阿岫發現這具身體的舌頭似乎也已經嘗不出什么苦味了,原先她還擔心吃慣了西藥的自己能不能適應中藥,現在發現她完全想多了,她都已經吃不出苦味了。
只是吃完藥后,阿岫并沒有覺得舒服一些,反而突然涌上一股反胃的感覺,一下子把藥汁又全都吐出來了。
阿岫的心中咯噔一驚,她略微有些緊張,忐忑不安地看著眼前有些兇悍的女人,她有些輕微社恐,性格有些內向,這也是為何一開始突然出現一群男人會被她趕跑,她沒有其它辦法和他們相處,很怕給對方帶來麻煩。
如果帶來麻煩,還不如自己硬抗熬過去。
阿蠻原本對這嬌弱的二殿下吐藥這件事情頗有微詞,女子當自強,不過一碗藥的事兒,一口悶不久行了,偏偏這二殿下吃藥跟小貓兒喝水似的,一小口一小口喝,最后還全都吐了出來阿蠻剛想要發作一下,卻看到二殿下一副局促不安的模樣,眼眶有些發紅,似乎想要開口解釋,又不知該如何開口。
罷罷罷,再幫她煮一回,她是不會承認突然被二殿下戳到了柔軟的心窩子。
外表剛強的人往往也會對弱者懷有更多的保護欲,所謂之外剛內柔。
再等藥的同時,阿岫看了看窗外,發現窗外瑟瑟發抖的兩個小少年,在對上她的目光時,兩個少年不約而同露出了害羞的表情。
阿岫想到了小奶狗,總感覺這個世界的男孩似乎都更加柔順一些。
“你們要不進來吧,外面風雪太大了。

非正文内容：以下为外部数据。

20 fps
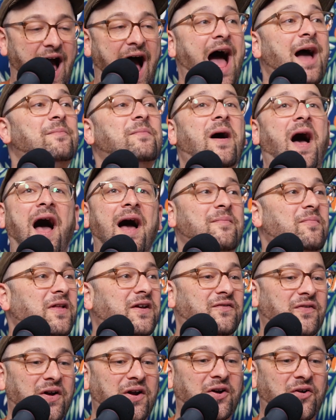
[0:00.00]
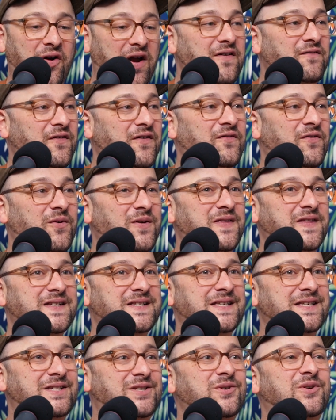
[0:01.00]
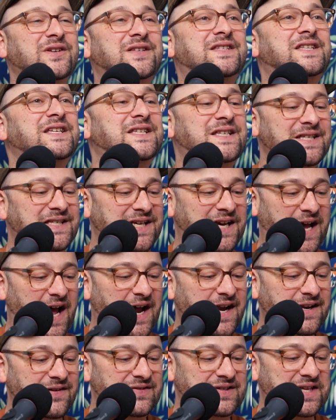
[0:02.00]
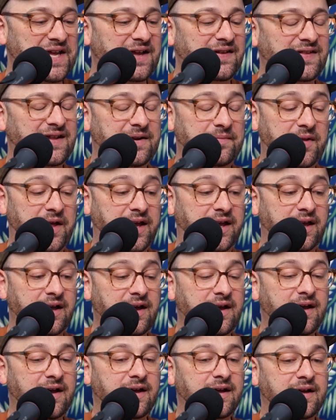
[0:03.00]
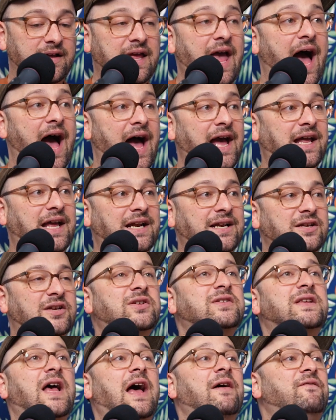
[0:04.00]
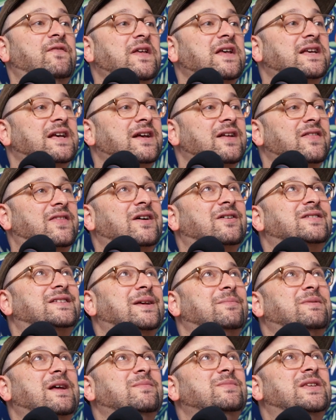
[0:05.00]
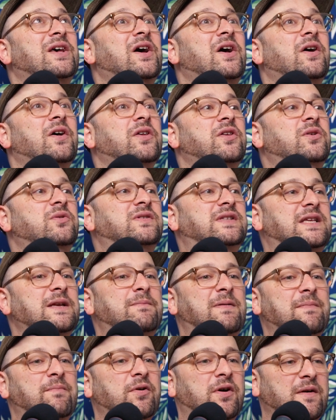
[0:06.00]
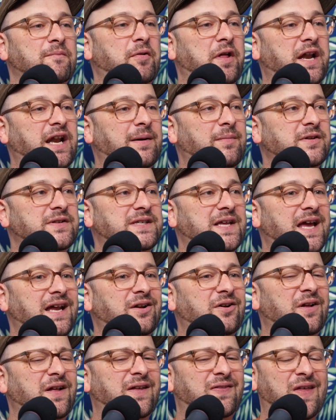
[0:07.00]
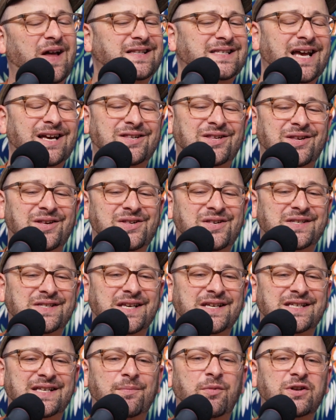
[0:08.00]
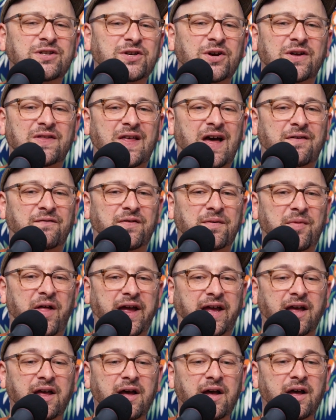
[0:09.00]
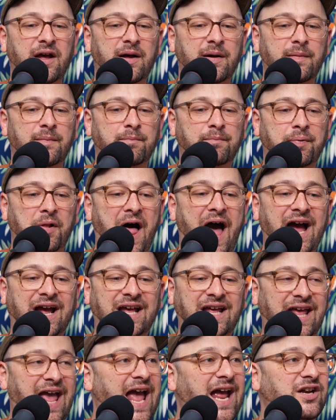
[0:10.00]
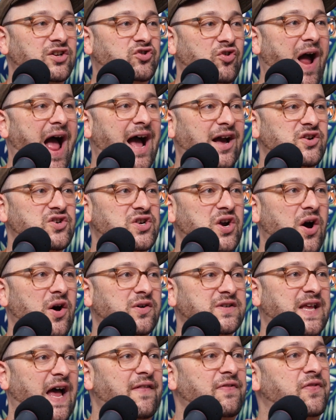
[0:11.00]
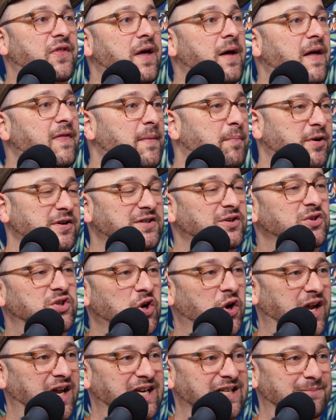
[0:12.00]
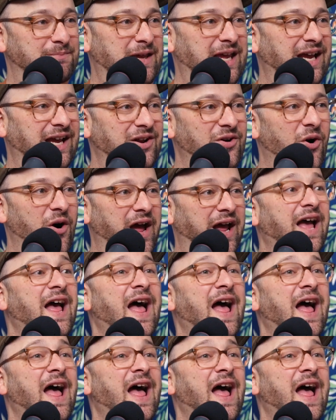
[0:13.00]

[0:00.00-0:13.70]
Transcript: I'm like very grateful for what this is too, because this is the kind of slang that I'm like, yeah, I get it. Because I feel like there's sometimes you see people complaining about slang, and you're like, that's actually just like someone took that from like black gay drag shows, and the person who took it is being annoying.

”阿岫輕輕推開小窗,面上無甚表情,可語氣卻是溫柔的。
美人輕輕倚在窗邊,烏發半垂,眉心的胭脂印若隱若現,模樣像極了低眉憐憫世人的小菩薩,小白瞧見了恨不得立刻答應,不過二人互相對視一眼,最終還是搖了搖頭。
阿岫想了想,這里并不是他們的地盤,隨意叫別人進來確實不好,于是又透過窗子,把留有余溫的斗篷遞給了他們。
“靠在一起,會暖和一些。”阿岫囑咐道,“別跟我一樣凍病了。”
“可是殿下也會凍到,我們皮糙肉厚不怕冷的。”阿如搶著說道。
阿岫看著對方耿直的模樣,被逗得輕笑了一聲,然后拉了拉自己現在蓋著的棉被,說道“我也不冷的。”
“那殿下好好休息。”小白柔順地說道。
正當阿岫和二人有一茬沒一茬地隔著窗戶聊天時,阿蠻再一次進來了,瞧見阿岫從被子里鉆出來,眉頭緊皺,阿岫也知道自己這次是不聽話了,連忙鉆到了被子里當乖寶寶,連藥也立刻喝了下去,在她要嘔出來的時候,阿蠻給阿岫含了一片甘草片,阿岫只感覺到一股淡淡的香氣在唇中彌漫。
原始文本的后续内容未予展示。